Glycosylator uses Biobuild's optimization framework to improve the glycan conformations. Be sure to check out the tutorial on optimization there to get more details. In short, to optimize structures we need to perform four steps: 

(1) make a graph representation of the molecule to optimize 

(2) choose bonds to rotate around in order to optimize the conformation

(3) select an optimization environment to evaluate the quality of our conformations

(4) solve the environment to find a good conformation


Here we will outline how we can do this for our glycosylated protein:

In [16]:
# before we optimize the glycoprotein we "hollow out" the protein scaffold, that means removing all the parts that are "inside" the protein.
# this is convenient because it reduces the number of atoms that need to be considered during optimization.
protein_glycosylated.hollow_out()

# glycosylator comes with a pre-made function to perform steps 1 and 2 automatically. 
# It produces a ResidueGraph for the scaffold and a list of edges that belong to the glycan residues, for optimization.
graph, edges = gl.optimizers.make_scaffold_graph(protein_glycosylated)

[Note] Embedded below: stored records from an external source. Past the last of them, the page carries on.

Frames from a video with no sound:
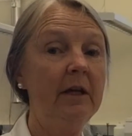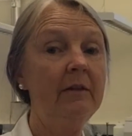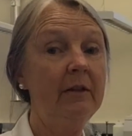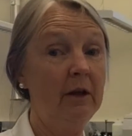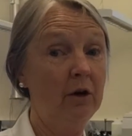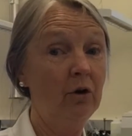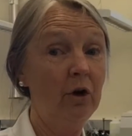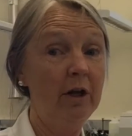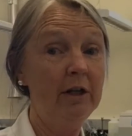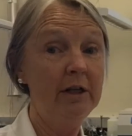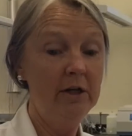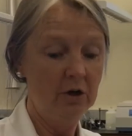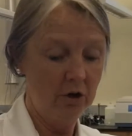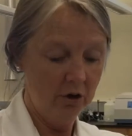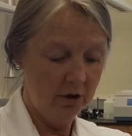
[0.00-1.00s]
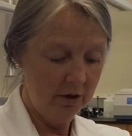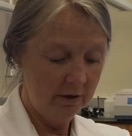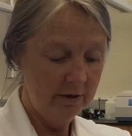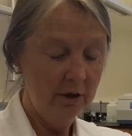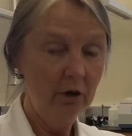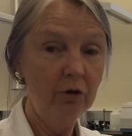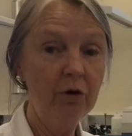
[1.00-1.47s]
that are in here
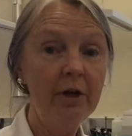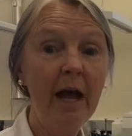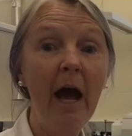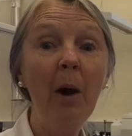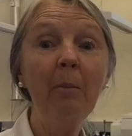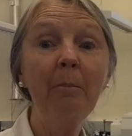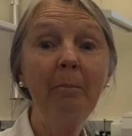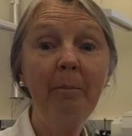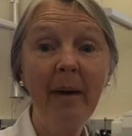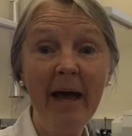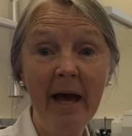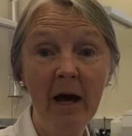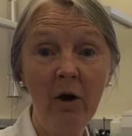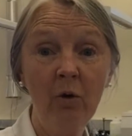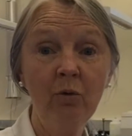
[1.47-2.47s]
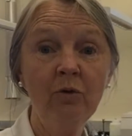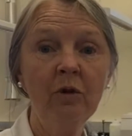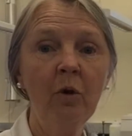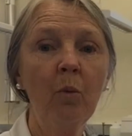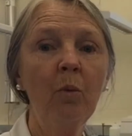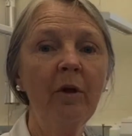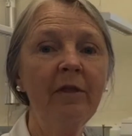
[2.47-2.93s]
that are now bound
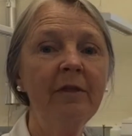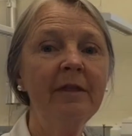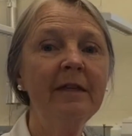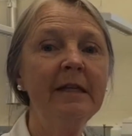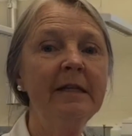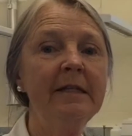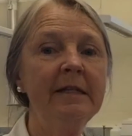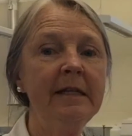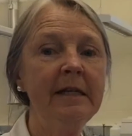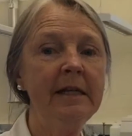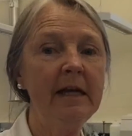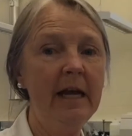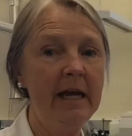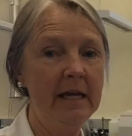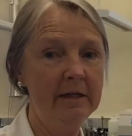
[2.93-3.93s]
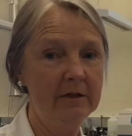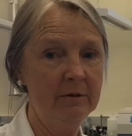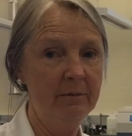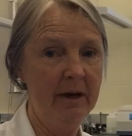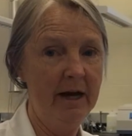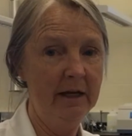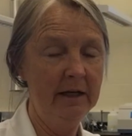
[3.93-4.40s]
with the D
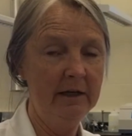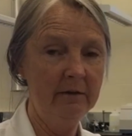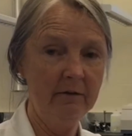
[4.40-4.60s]
antibody.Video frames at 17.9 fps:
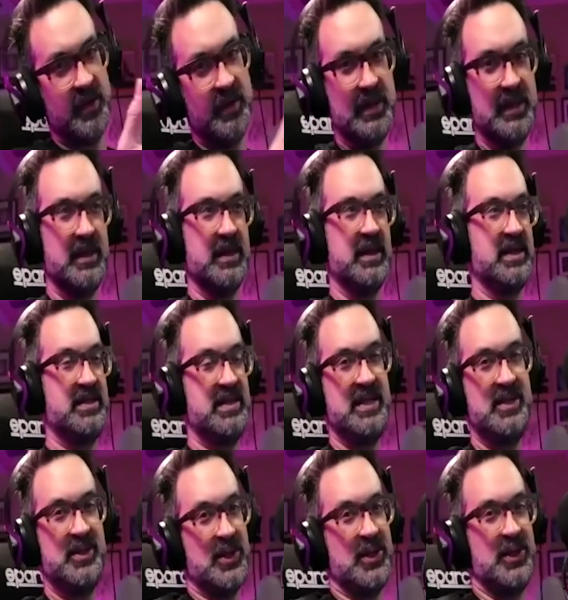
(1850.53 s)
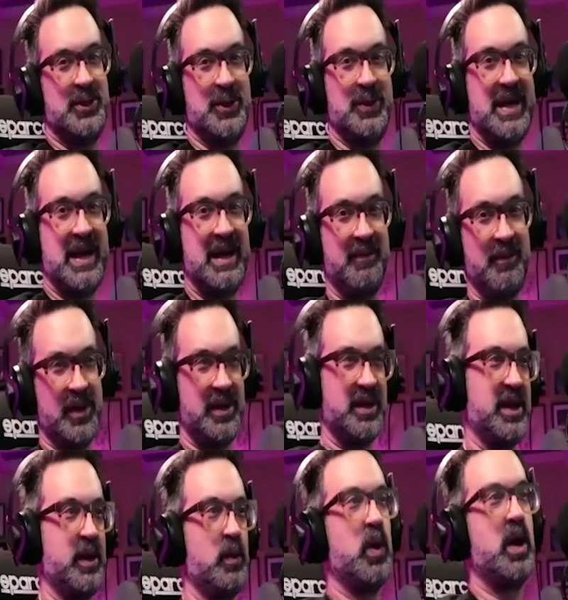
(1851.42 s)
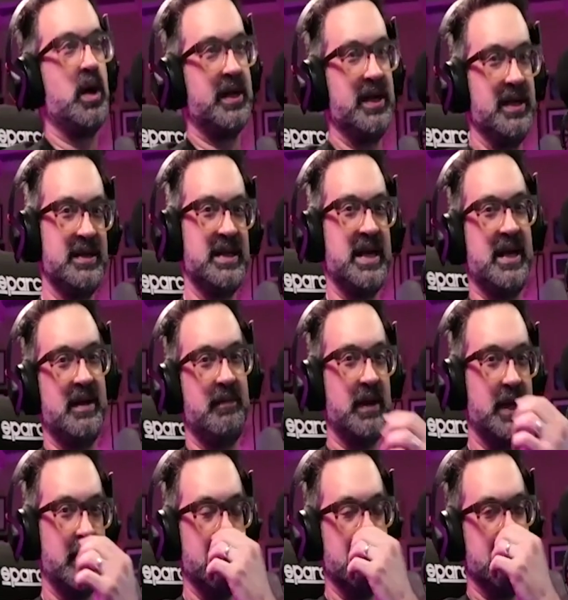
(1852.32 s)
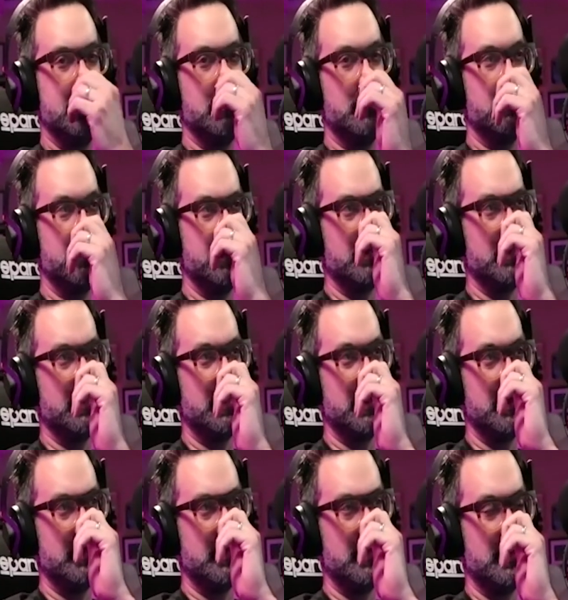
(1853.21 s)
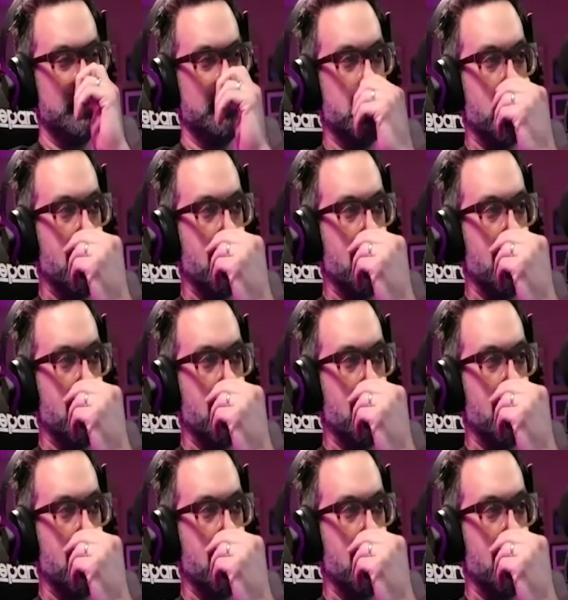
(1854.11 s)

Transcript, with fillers: It's easier to do that with like Walking Dead. Right. You know, and, and, um,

Now that we have a graph and edges, we need to setup a an environment. Glycosylator has multiple environments that we can use. We will use the default `DistanceRotatron` which uses geomeric reasoning to evaluate conformations. There are a few hyperparameters we might need to tinker with until we get a good result...

In [17]:
env = gl.optimizers.DistanceRotatron(graph, edges, pushback=4, crop_nodes_further_than=1.2, radius=18)

Now we can use the environment to optimize our glycoprotein. We can use the `optimize` function to solve the environment using an optimization algorithm. We will use a particle-swarm optimization. We could pass more arguments here to further guide the behavior of the swarm optimization...

In [18]:
optimized = gl.optimizers.optimize(protein_glycosylated, env, "swarm")
optimized.to_pdb("protein_glycosylated.optimized.pdb")

That's for this tutorial. You can now glycosylate your own proteins. Of course, the part about optimization is only illustrative and you may need to tinker around to fit it to your system. Good luck using Glycosylator in your project!